Last Friday, the state of Arizona joined Michigan, Missouri and New Hampshire in granting a money transmitter license to Twitter subsidiary Twitter Payments LLC, according to the Nationwide Multistate Licensing System (NMLS).
“I can verify that we did issue a money transmitter license to Twitter Payments LLC,” said James McGuffin, an assistant director for the Arizona Department of Insurance and Financial Institutions, during a Monday interview.
Getting those licenses is an important step in letting Twitter users send and receive money, a goal expressed by owner and CTO Elon Musk, who acquired the company last October.
Musk has pitched investors on a goal of Twitter earning $1.3 billion in payment revenue by 2028, according to the Financial Times.
Twitter is seeking new ways to make money. Musk, a billionaire who also leads car-maker Tesla and space exploration company SpaceX, completed a purchase of the social media company last October. This year, the company’s advertising revenue has plunged, according to a report from The New York Times. Part of Musk’s solution was to start work on setting up a payments feature.

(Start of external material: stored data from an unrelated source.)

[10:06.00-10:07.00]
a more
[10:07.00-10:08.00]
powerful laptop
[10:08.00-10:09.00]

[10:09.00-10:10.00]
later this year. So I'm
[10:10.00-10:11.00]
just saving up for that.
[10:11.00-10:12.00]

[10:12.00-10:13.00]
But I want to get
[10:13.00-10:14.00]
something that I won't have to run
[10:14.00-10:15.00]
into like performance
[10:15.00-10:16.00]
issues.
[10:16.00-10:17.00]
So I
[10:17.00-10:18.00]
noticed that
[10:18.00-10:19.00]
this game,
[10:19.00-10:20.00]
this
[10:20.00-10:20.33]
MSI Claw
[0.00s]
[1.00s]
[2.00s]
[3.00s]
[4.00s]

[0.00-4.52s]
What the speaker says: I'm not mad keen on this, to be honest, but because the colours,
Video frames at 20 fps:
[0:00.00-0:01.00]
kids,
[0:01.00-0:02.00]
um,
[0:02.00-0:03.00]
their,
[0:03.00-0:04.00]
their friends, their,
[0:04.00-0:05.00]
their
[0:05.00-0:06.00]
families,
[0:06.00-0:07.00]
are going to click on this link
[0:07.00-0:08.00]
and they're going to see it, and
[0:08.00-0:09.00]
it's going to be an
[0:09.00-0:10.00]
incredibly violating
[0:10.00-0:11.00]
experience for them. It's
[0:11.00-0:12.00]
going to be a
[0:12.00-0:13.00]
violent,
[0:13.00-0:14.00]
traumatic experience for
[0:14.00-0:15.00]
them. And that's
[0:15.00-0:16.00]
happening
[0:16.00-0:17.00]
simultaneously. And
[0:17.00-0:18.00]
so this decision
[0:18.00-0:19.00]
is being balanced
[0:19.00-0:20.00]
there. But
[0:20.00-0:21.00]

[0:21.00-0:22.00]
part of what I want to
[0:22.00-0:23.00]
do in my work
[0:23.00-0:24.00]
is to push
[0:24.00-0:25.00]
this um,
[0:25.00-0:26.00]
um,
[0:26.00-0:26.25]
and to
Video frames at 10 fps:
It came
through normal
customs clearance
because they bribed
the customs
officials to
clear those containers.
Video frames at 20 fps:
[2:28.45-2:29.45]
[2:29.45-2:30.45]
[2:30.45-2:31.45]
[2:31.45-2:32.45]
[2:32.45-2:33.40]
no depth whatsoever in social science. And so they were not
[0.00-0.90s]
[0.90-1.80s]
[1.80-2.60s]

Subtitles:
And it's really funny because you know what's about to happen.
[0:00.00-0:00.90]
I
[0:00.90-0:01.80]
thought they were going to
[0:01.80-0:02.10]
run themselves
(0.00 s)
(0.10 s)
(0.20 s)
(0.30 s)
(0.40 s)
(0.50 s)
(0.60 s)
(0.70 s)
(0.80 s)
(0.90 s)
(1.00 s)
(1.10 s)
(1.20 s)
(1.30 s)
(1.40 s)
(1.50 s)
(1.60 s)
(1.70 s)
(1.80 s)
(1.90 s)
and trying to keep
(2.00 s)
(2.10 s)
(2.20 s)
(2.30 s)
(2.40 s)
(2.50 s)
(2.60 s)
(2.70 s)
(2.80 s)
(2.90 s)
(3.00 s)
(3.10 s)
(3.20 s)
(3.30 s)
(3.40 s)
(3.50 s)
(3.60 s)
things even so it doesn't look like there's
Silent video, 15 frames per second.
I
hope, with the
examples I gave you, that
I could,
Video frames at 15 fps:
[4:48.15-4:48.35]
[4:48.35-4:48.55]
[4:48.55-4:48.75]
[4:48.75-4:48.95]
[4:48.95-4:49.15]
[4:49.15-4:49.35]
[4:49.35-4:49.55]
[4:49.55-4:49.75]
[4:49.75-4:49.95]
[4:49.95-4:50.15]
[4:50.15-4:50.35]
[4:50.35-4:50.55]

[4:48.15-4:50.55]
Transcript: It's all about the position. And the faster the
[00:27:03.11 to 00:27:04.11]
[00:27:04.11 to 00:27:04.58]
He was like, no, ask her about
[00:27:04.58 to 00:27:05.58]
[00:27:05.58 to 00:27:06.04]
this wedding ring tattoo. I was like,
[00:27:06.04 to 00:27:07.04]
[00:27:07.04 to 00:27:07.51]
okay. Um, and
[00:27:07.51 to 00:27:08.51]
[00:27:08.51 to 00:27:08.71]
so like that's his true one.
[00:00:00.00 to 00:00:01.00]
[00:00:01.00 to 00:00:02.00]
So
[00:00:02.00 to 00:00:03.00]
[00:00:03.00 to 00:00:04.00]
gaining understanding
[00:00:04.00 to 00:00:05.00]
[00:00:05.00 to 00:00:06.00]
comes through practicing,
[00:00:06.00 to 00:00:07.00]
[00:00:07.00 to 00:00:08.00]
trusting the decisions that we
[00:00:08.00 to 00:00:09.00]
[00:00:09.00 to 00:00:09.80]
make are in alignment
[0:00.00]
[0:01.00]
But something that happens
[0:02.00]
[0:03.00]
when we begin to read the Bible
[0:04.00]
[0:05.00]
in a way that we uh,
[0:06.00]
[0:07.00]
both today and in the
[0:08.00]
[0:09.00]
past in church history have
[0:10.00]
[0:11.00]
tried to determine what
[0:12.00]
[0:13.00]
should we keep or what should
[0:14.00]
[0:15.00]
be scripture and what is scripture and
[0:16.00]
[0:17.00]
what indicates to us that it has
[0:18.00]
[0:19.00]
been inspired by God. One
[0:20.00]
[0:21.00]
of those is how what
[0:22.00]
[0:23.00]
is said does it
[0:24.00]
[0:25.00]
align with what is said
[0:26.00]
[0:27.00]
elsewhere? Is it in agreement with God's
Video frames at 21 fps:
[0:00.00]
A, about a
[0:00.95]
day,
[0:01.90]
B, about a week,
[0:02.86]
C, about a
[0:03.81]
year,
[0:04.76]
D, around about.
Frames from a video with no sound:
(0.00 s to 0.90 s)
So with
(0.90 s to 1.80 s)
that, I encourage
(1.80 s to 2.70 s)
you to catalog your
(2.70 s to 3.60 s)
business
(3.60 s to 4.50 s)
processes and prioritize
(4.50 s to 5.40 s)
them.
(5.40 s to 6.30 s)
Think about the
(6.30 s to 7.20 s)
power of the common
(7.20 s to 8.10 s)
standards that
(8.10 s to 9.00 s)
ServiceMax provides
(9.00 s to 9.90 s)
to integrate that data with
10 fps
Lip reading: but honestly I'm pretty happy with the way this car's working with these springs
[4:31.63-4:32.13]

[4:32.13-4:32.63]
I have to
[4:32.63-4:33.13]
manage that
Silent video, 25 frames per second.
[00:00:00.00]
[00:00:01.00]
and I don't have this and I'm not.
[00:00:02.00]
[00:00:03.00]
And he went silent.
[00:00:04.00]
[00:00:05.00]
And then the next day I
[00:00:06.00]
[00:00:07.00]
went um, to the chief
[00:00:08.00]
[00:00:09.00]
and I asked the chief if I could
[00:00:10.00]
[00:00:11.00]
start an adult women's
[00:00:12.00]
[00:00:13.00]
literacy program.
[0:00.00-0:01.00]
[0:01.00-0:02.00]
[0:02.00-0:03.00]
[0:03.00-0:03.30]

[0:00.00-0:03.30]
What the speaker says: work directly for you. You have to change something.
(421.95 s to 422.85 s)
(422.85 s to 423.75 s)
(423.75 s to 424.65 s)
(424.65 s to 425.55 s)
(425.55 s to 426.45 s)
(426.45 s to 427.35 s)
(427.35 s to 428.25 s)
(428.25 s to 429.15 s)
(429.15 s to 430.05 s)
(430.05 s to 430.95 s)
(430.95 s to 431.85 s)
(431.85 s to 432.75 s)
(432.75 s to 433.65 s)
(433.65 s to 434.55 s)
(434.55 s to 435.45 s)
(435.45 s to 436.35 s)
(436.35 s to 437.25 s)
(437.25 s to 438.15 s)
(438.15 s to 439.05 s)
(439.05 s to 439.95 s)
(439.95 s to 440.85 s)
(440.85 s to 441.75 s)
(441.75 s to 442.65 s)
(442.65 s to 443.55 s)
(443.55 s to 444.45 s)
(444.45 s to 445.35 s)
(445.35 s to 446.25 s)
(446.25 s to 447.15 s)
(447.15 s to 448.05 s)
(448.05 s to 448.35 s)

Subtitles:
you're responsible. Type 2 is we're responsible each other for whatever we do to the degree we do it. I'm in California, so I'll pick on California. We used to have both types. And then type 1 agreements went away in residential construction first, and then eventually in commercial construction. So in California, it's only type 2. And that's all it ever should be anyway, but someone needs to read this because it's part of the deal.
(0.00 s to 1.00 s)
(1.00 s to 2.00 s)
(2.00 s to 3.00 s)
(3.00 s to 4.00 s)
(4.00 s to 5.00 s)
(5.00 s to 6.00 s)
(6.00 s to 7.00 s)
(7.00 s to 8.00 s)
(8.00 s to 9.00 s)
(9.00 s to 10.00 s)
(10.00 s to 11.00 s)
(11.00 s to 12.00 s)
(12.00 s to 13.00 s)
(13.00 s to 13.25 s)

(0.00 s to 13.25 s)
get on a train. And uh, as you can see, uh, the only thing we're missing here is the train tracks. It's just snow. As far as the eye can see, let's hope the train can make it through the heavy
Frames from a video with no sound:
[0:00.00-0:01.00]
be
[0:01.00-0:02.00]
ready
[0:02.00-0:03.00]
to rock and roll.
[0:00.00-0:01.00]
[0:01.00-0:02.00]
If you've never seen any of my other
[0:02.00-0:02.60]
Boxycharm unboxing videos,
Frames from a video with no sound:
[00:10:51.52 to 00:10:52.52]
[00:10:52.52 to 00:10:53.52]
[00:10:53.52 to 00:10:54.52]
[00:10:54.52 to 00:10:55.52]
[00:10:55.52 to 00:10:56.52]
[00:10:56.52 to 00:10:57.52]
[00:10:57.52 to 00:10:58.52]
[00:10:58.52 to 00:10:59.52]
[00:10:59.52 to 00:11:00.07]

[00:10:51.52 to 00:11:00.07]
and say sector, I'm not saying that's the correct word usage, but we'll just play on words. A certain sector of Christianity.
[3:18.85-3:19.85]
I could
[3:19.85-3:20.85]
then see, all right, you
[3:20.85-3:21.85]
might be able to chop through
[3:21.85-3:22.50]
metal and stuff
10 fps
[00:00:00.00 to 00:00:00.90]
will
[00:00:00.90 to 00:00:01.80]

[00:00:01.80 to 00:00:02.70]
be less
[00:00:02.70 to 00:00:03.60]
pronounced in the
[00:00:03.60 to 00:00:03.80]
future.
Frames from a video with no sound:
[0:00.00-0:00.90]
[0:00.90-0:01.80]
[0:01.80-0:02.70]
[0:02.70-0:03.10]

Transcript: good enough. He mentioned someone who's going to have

The pressure is mounting. Last week a rival app called Threads was launched by Facebook and Instagram parent company Meta. Threads broke records when it signed up over 100 million users in under five days, close to half of Twitter’s daily active user count, according to Reuters.
San Francisco-based Twitter has applied for money transmitter licenses in every U.S. state and territory, according to a filing with the Department of the Treasury’s Financial Crimes Enforcement Network.
Despite seeking those licenses nationwide, Twitter will still need to compete with a host of other payments tools already in existence, including the peer-to-peer payment app Venmo and the bank payment app Zelle.
Musk had tapped Twitter product manager Esther Crawford to serve as CEO of the Twitter Payments unit and to spearhead development of the new feature. She was cut earlier this year, according to news reports in February.
Twitter’s press email account responded with “💩” when asked for comment.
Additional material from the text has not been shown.